• [EXERCISE REQUIREMENTS]:
With pictures omitted, restate the data word for word.
▼▼▼
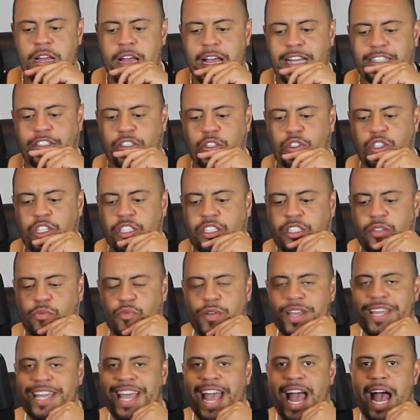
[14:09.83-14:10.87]
And so just to
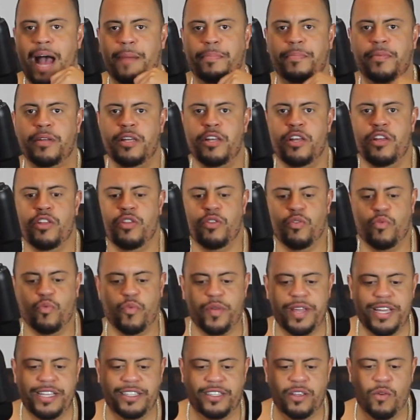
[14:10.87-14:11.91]
recap, the
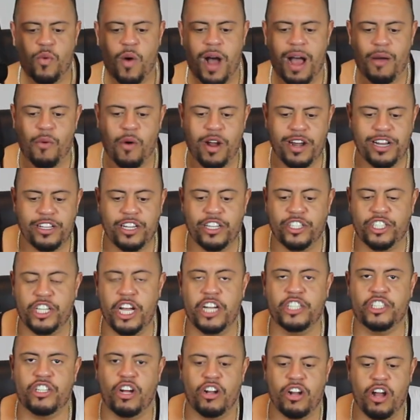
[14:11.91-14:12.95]
reason why I wanted to
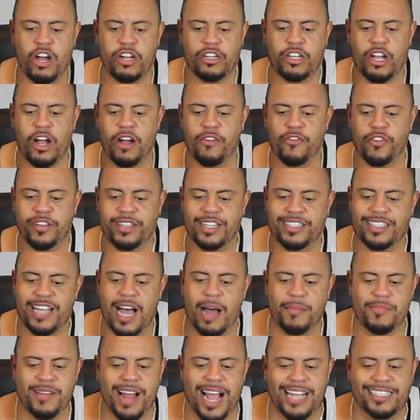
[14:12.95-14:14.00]
touch on uncovering the
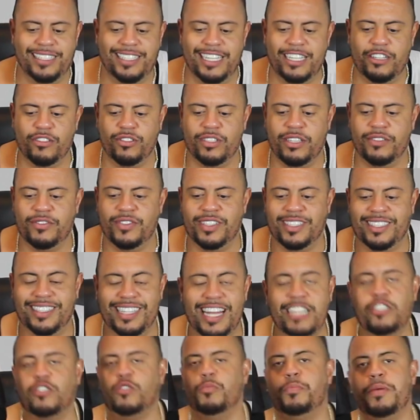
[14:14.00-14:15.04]
top 9 secrets of
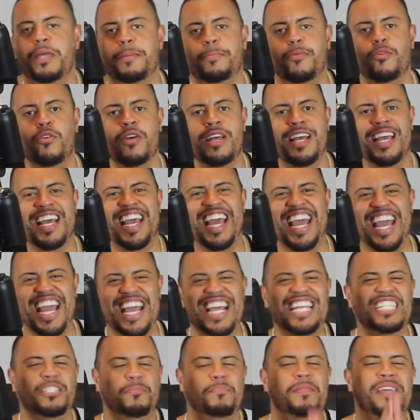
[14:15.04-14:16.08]
successful people
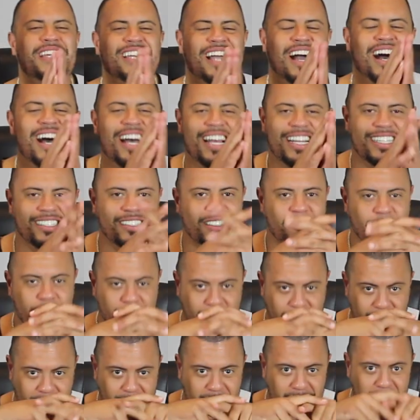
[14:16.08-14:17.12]
is because
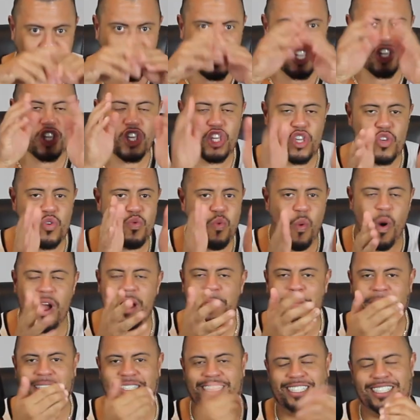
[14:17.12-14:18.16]
you want
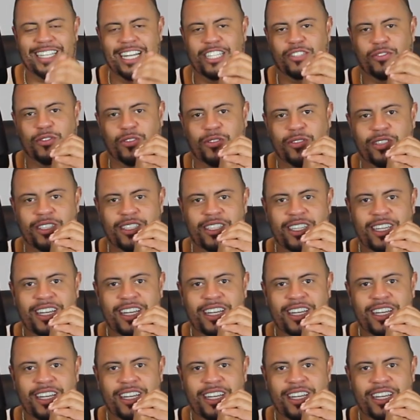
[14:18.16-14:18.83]
to be successful.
▲▲▲
• [EXERCISE OUTPUT]:
[14:09.83-14:10.87]
And so just to
[14:10.87-14:11.91]
recap, the
[14:11.91-14:12.95]
reason why I wanted to
[14:12.95-14:14.00]
touch on uncovering the
[14:14.00-14:15.04]
top 9 secrets of
[14:15.04-14:16.08]
successful people
[14:16.08-14:17.12]
is because
[14:17.12-14:18.16]
you want
[14:18.16-14:18.83]
to be successful.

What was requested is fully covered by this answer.